News: Outpatient emergency department use increases, study finds

CDI Strategies - Volume 20, Issue 9

Outpatient treatment following emergency department (ED) visits increased sharply among all payer types, but particularly Medicare patients, according to a recent study published by JAMA Health Forum. Visits resulting in inpatient treatment declined or remained the same over the course of the study, which examined all ED visits from 2008 to 2023 from licensed, acute care hospitals in California.

In theory, privately insured and Medicare populations rely less on the ED due to greater access to primary and specialist care. On the other hand, Medicaid populations rely on the ED as a “first and last resort of care” due to less, or lack of, outpatient access, the study explains. While the Affordable Care Act expanded coverage through Medicaid and marketplace plans, ED visits continued to rise. The study differentiates outpatient from inpatient ED use across all payer groups to understand whether shifts are related to coverage alone or broader systemic forces.

Research results found that ED visits increased by 38%, from 10.8 million to 14.8 million visits overall. Visits made by Medicaid patients increased the most, by 33.3%. Medicare visits increased by 12.5%, less than half of Medicaid visits. The study also found a 5.2% increase in privately insured visits and a 2.2% increase in uninsured visits. Inpatient visits remained relatively stable across all payers.
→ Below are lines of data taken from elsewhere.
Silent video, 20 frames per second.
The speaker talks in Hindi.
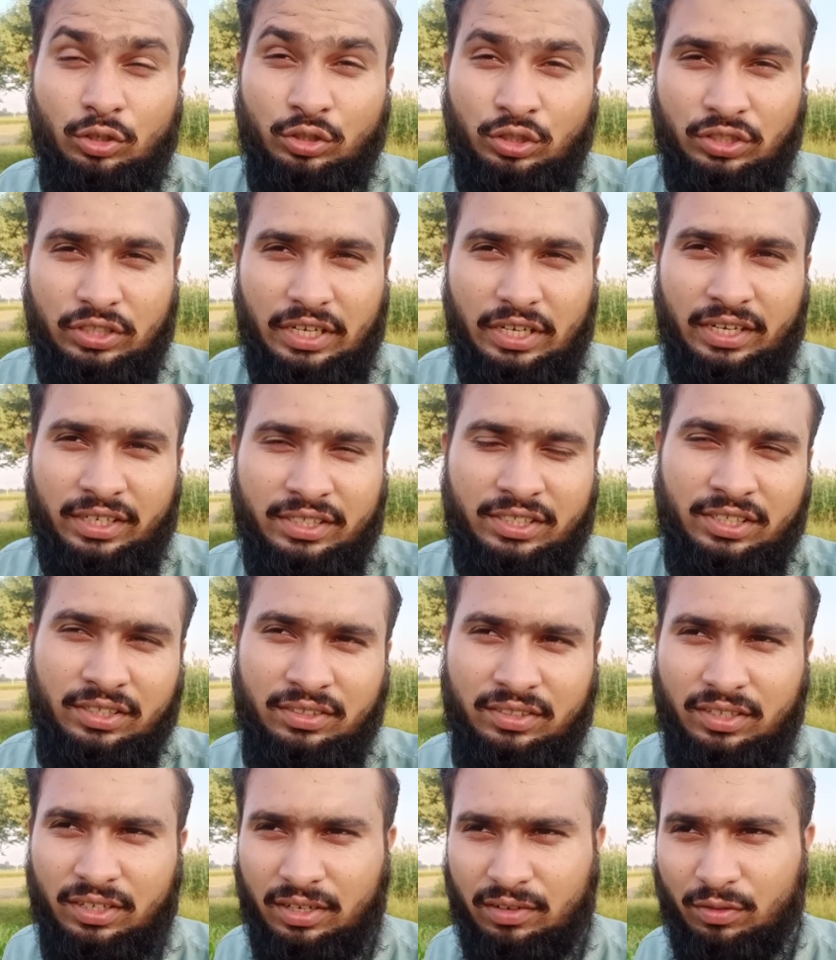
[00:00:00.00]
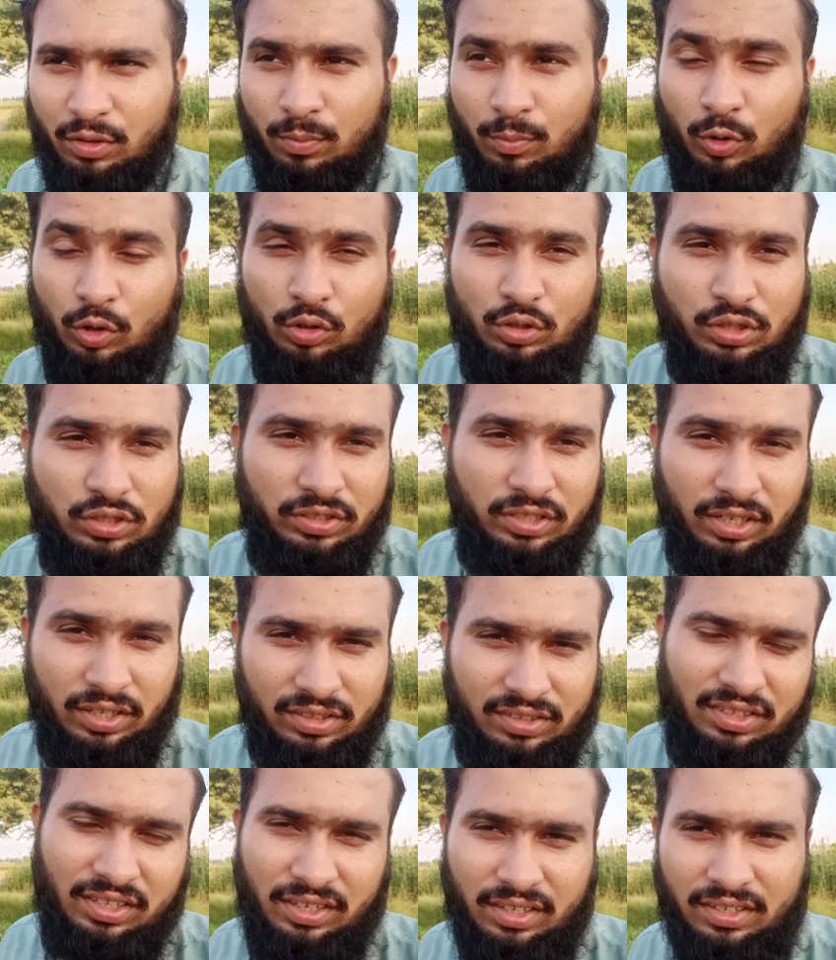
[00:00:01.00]
जो इंजेक्शन था वो बहुत
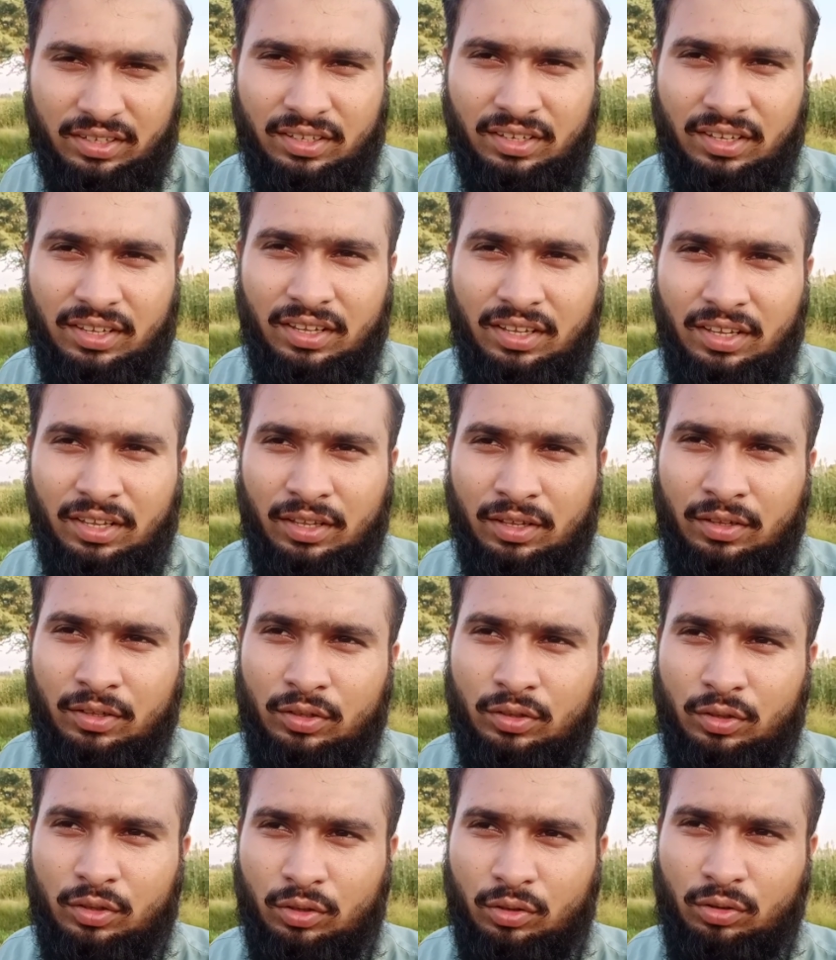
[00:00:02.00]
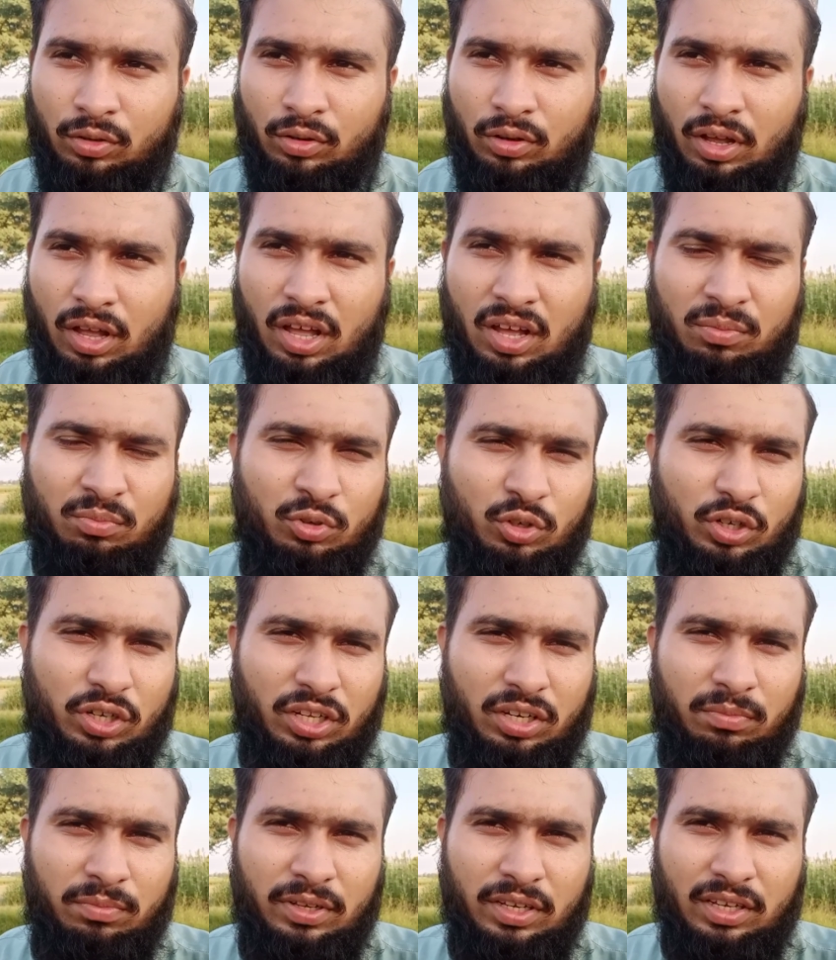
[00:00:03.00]
सख्त था तो आम
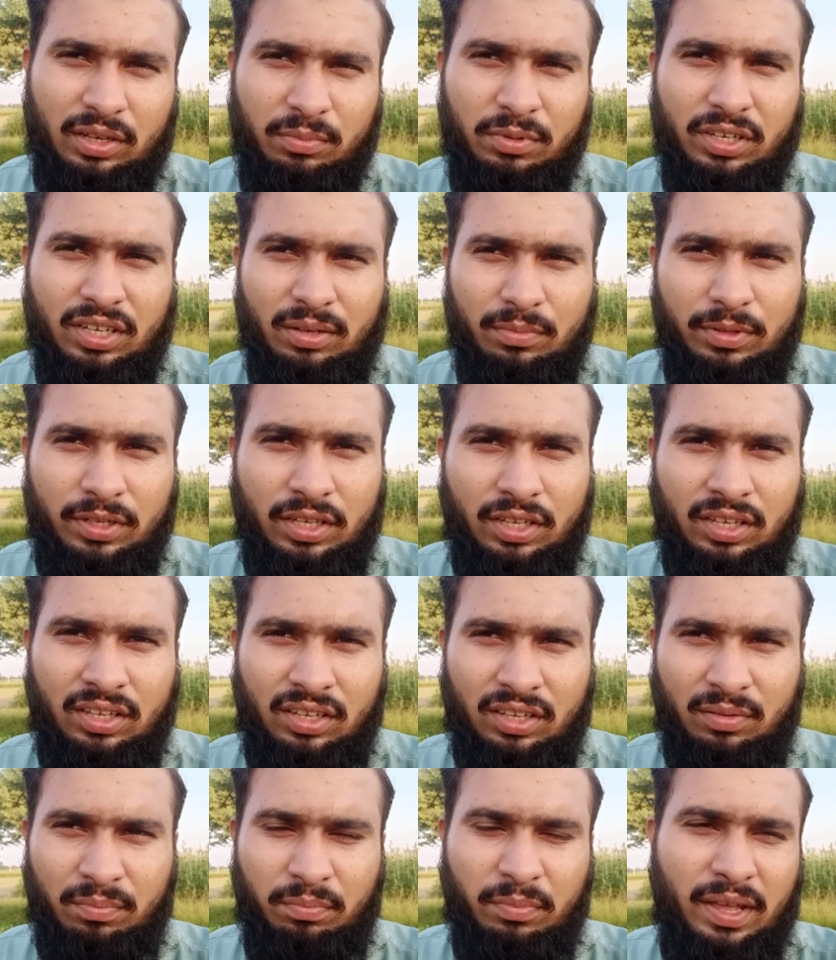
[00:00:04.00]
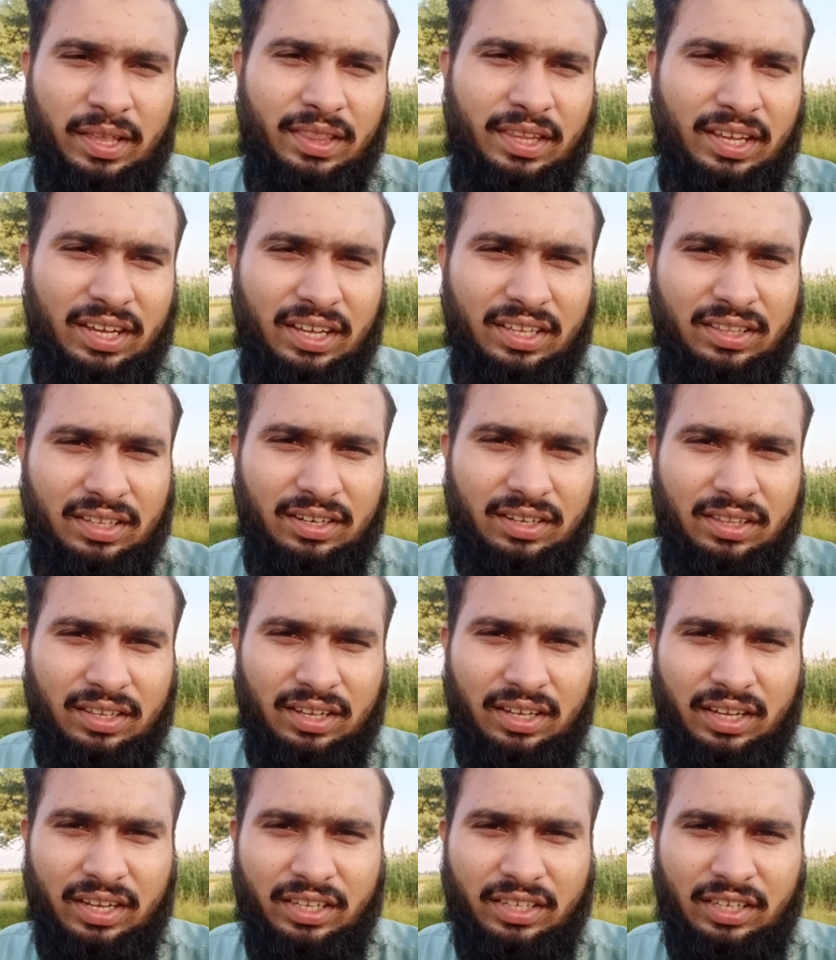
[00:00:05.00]
रूटीन में कभी कभी मैदे के दर्द
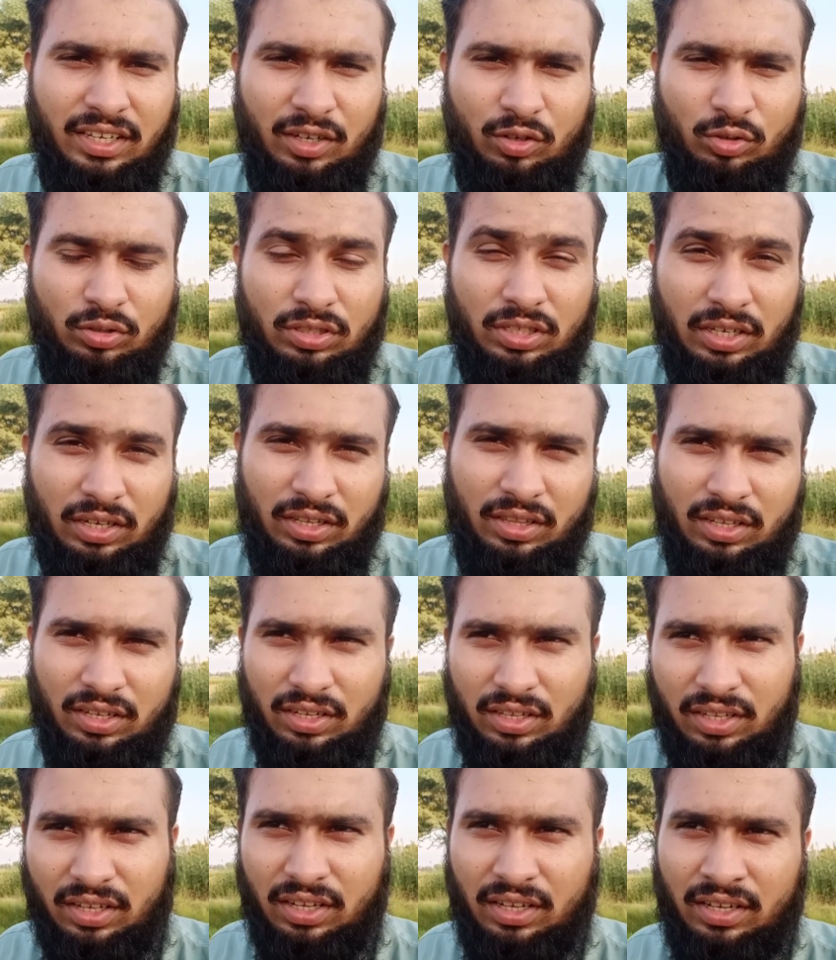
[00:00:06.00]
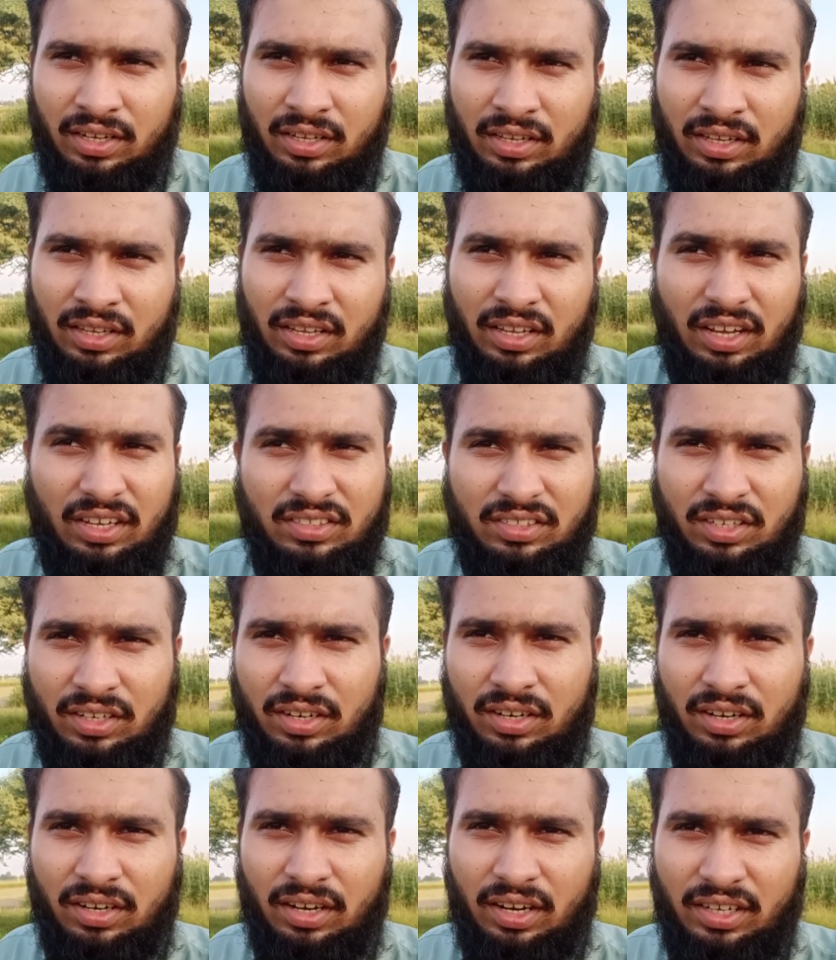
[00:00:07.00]
का या कोई सर दर्द का
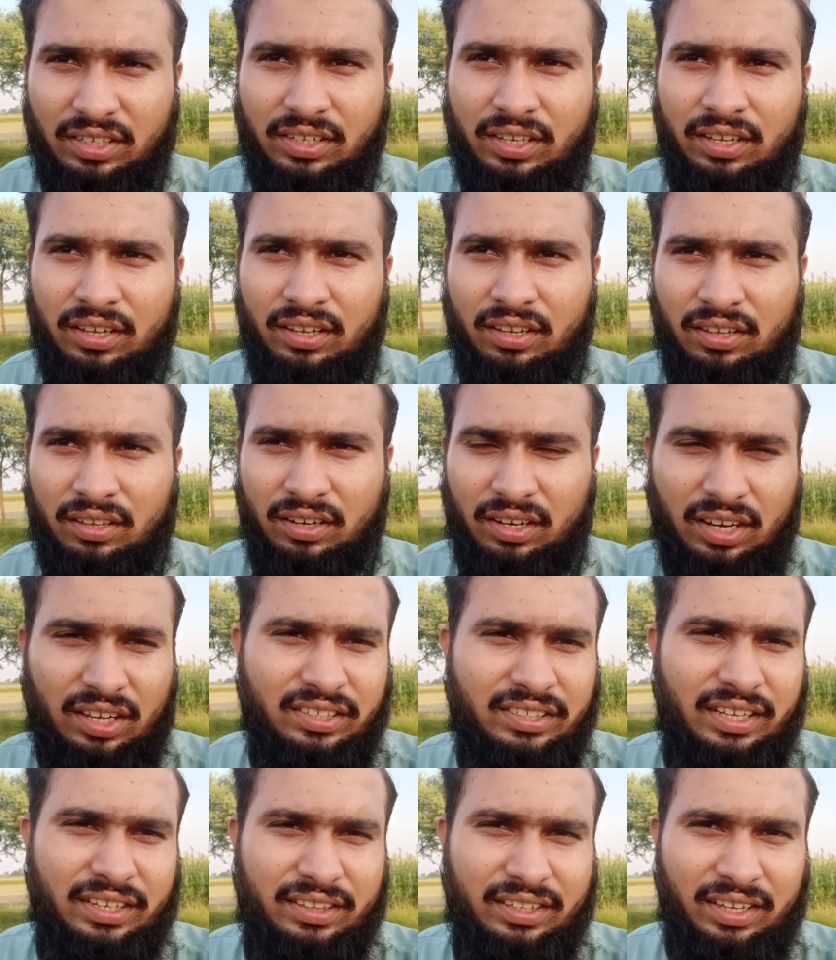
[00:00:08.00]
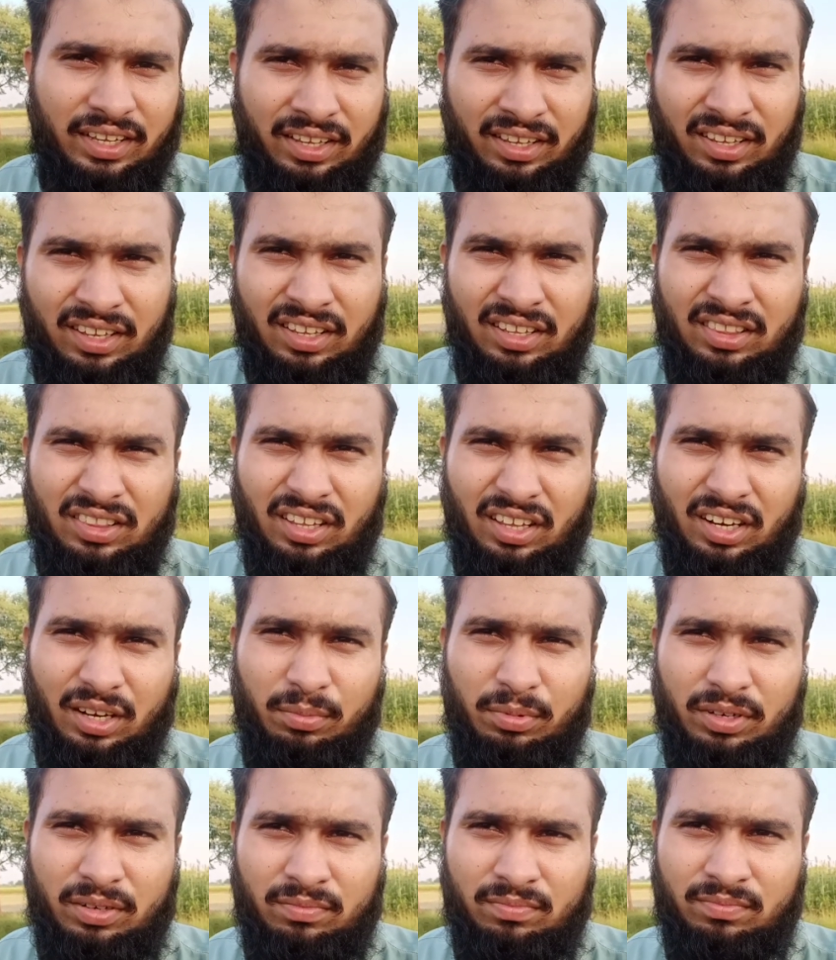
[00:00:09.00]
अक्सर लग लग जाता है
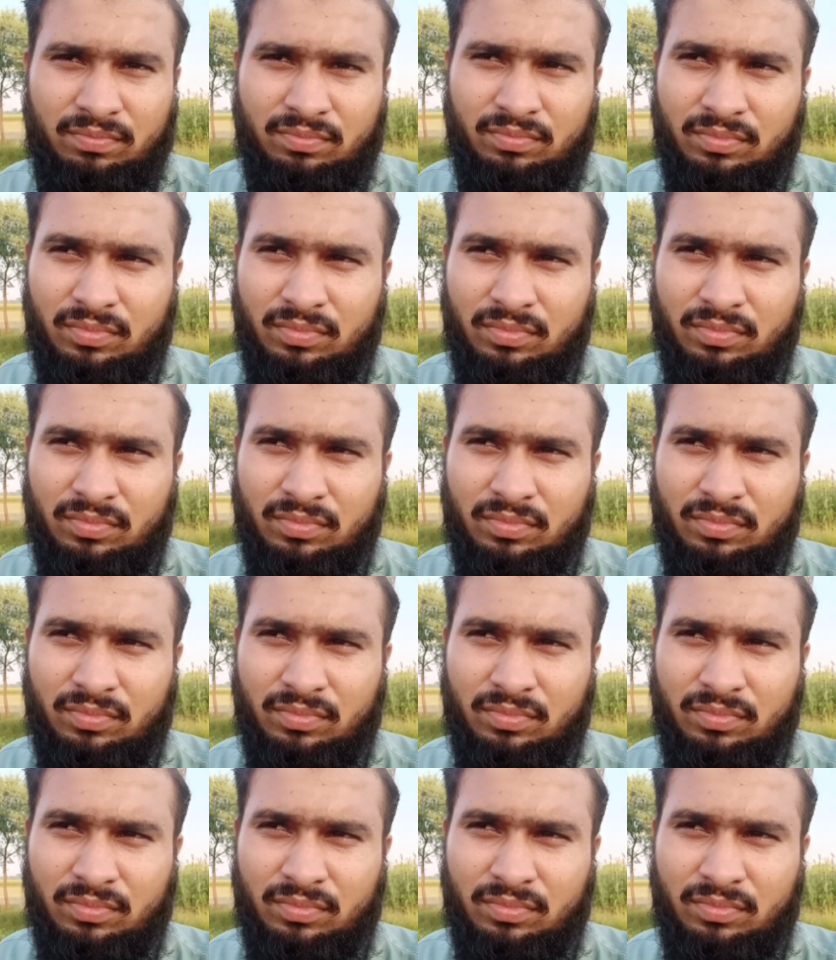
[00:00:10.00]
तकरीबन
Discharge visits—i.e., follow-up visits with a primary care or specialty provider following an inpatient admission—per 1,000 enrollees increased across all payers. Medicaid saw the largest relative increase at 38%, and Medicare saw a 28% increase. Privately insured patients saw an 8% increase, and uninsured patients saw a 6.7% increase. In contrast, admitted visit rates decreased dramatically by 45% for uninsured patients, 16.5% for privately insured patients, 12.8% for Medicare patients and 3.3% for Medicaid patients.

These findings indicate that coverage alone is not the only reason for reduced reliance on EDs. The rise occurred over a period that saw major coverage changes, including Medicare enrollment doubling and uninsurance falling by 50%. However, per capita ED use among Medicaid enrollees rose by only 38%, which suggests that expanded coverage for Medicaid patients reduced barriers to non-ED care. Additionally, system-level factors including regional clinician shortages, rural hospital closures, and higher admission thresholds likely shaped the patterns the study identified.